The in-tree example browser has some OpenGL-physics bindings so you can easily visualize simulations.

To see it working, you can compile and run it with:

sudo apt build-dep libbullet-dev
git clone https://github.com/bulletphysics/bullet3
cd bullet3
git checkout 2.89
./build_cmake_pybullet_double.sh
./build_cmake/examples/ExampleBrowser/App_ExampleBrowser

Screenshot:

enter image description here

Tested on Ubuntu 20.04.

Example browser 2.83 code analysis

The Bullet example browser has moved away from the examples/ExampleBrowser/GL_ShapeDrawer.cpp by default, which uses outdated immediate OpenGL 2 methods.

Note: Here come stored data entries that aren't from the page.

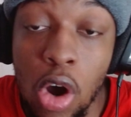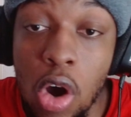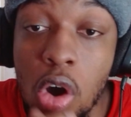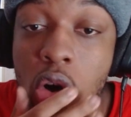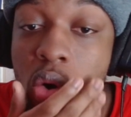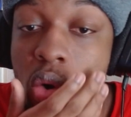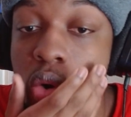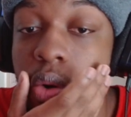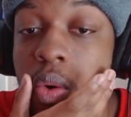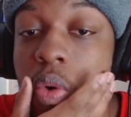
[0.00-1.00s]

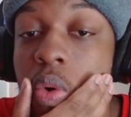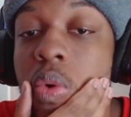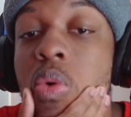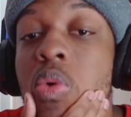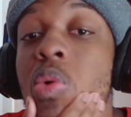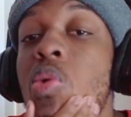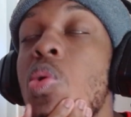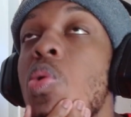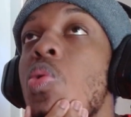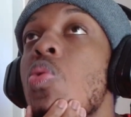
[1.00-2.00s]
Oh,
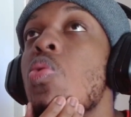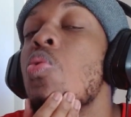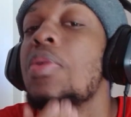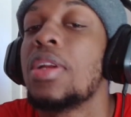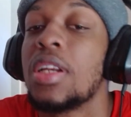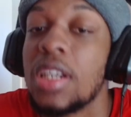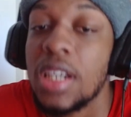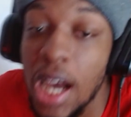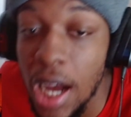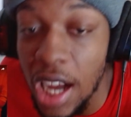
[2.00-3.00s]

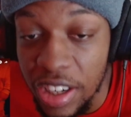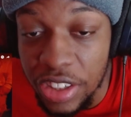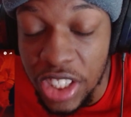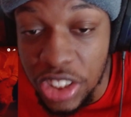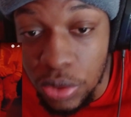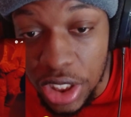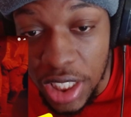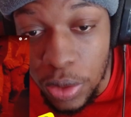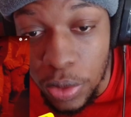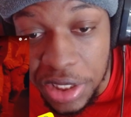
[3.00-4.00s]
nah. Did you just
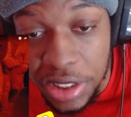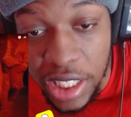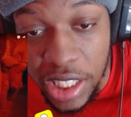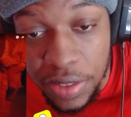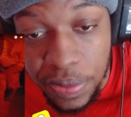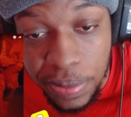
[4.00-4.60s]
hear what he said?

It can still be turned on depending on the value of the NO_OPENGL3 macro and command line arguments.

OpenGLWindow/GLInstancingRenderer.cpp is the new OpenGL 3 rendering centerpiece, and contains the glBindVertexArray call in GLInstancingRenderer::registerShape.

This method is indirectly called from OpenGLGuiHelper::autogenerateGraphicsObjects, which loops over the objects in the btDiscreteDynamicsWorld and generates a graphic version of those shapes.

The central part of the conversion seems to be OpenGLGuiHelper::createCollisionShapeGraphicsObjectInternal.

The color of the objects simply loops over 4 possible colors from OpenGLGuiHelper::sColors.

autogenerateGraphicsObjects is called from the initPhysics of several examples.

There are also some explicitly encoded cubes and spheres at: SimpleOpenGL3App.cpp, which can serve as a starting point if you want the possibility of graphics that differ from physics, as should be the case for every serious project: graphics should be more detailed, as they are less computationally expensive. Those are used only in a few examples.

If you are going to study the example browser, I recommend using an IDE with a debugger: it is too much indirection from my brain's static analysis. I've done this analysis with KDevelop4.